A repression of gene activity in the brain appears to be an early event affecting people with Alzheimer's disease, researchers funded by the National Institutes of Health have found. In mouse models of Alzheimer's disease, this epigenetic blockade and its effects on memory were treatable.
"These findings provide a glimpse of the brain shutting down the ability to form new memories gene by gene in Alzheimer's disease, and offer hope that we may be able to counteract this process," said Roderick Corriveau, Ph.D., a program director at NIH's National Institute of Neurological Disorders and Stroke (NINDS), which helped fund the research.
The study was led by Li-Huei Tsai, Ph.D., who is director of The Picower Institute for Learning and Memory at the Massachusetts Institute of Technology and an investigator at the Howard Hughes Medical Institute. It was published online February 29 in Nature.
Dr. Tsai and her team found that a protein called histone deacetylase 2 (HDAC2) accumulates in the brain early in the course of Alzheimer's disease in mouse models and in people with the disease. HDAC2 is known to tighten up spools of DNA, effectively locking down the genes within and reducing their activity, or expression.
In the mice, the increase in HDAC2 appears to produce a blockade of genes involved in learning and memory. Preventing the build-up of HDAC2 protected the mice from memory loss.
Dr. Tsai and her team examined two mouse models of Alzheimer's around the time that the mice begin to show signs of brain cell degeneration. They found that the mice had higher levels of HDAC2, but not other related HDAC proteins, specifically in the parts of the brain involved in learning and memory. This increase in HDAC2 was associated with a decrease in the expression of neuronal genes that HDAC2 is known to regulate.
Use of a gene therapy approach to reduce the levels of HDAC2 prevented the blockade of gene expression. The treatment also prevented learning and memory impairments in the mice. It did not prevent neuronal death, but it did enhance neuroplasticity — the ability of neurons to form new connections.
Dr. Tsai and her team also examined HDAC2 levels in autopsied brain tissue from 19 people with Alzheimer’s at different stages of the disease, and from seven unaffected individuals. Even in its earliest stages, the disease was associated with higher HDAC2 levels in the learning and memory regions of the brain.
"We think that the blockade of gene expression plays a very important role in the cognitive decline associated with Alzheimer's disease," said Dr. Tsai. "The good news is that the blockade is potentially reversible."
Alzheimer's disease is the most common cause of dementia in older adults, and affects as many as 5.1 million Americans. In the most common type of Alzheimer's disease, symptoms usually appear after age 65. A hallmark of the disease is the accumulation of a toxic protein fragment called beta-amyloid in brain cells, which is widely believed to be the initial trigger for neurodegeneration.
Dr. Tsai theorizes that HDAC2 is brought into play by beta-amyloid. Indeed, she and her team found that exposing mouse neurons to beta-amyloid caused them to produce more HDAC2.
"We think beta-amyloid triggers a cascade of damaging reactions. Once of these is to activate HDAC2, which in turn blocks the expression of genes needed for brain plasticity. Once this blockade is in place, it may have a more systemic, chronic effect on the brain," she said.
Vaccines and other therapies aimed at reducing beta-amyloid are in clinical trials. Efforts to reduce HDAC2 may provide a complementary approach to treating Alzheimer's, Dr. Tsai said. She has previously reported that HDAC inhibitor compounds can protect against signs of Alzheimer's disease in mice. A problem with such compounds is that they inhibit not only HDAC2 but related HDAC proteins, leading to broad and potentially toxic effects. The new study supports the possibility of developing drugs more specifically targeted to HDAC2 and the pathology of Alzheimer’s disease, Dr. Tsai said. Her team is working to identify HDAC2-specific inhibitors that could be developed into drugs and moved into trials.
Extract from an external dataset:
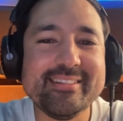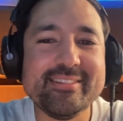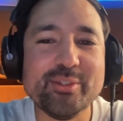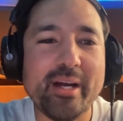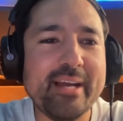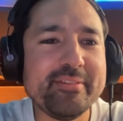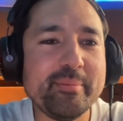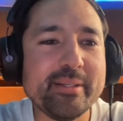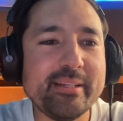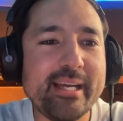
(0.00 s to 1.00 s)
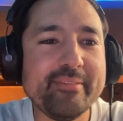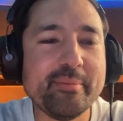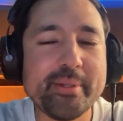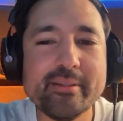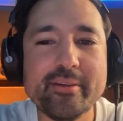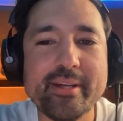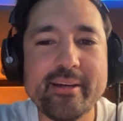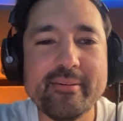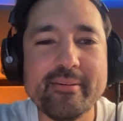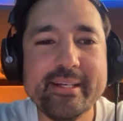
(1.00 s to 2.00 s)
Do I have the pillow? I have the pillow
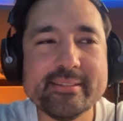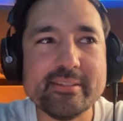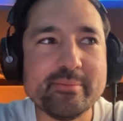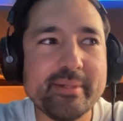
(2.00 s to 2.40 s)
now, right?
Dr. Tsai's study was supported by NINDS and the National Institute on Aging through the NIH Common Fund Epigenomics Program. Additional support was provided through the NIH Blueprint for Neuroscience Research and its Neuroplasticity initiative.
NINDS is the nation's leading funder of research on the brain and nervous system. The NINDS mission is to reduce the burden of neurological disease — a burden borne by every age group, by every segment of society, by people all over the world.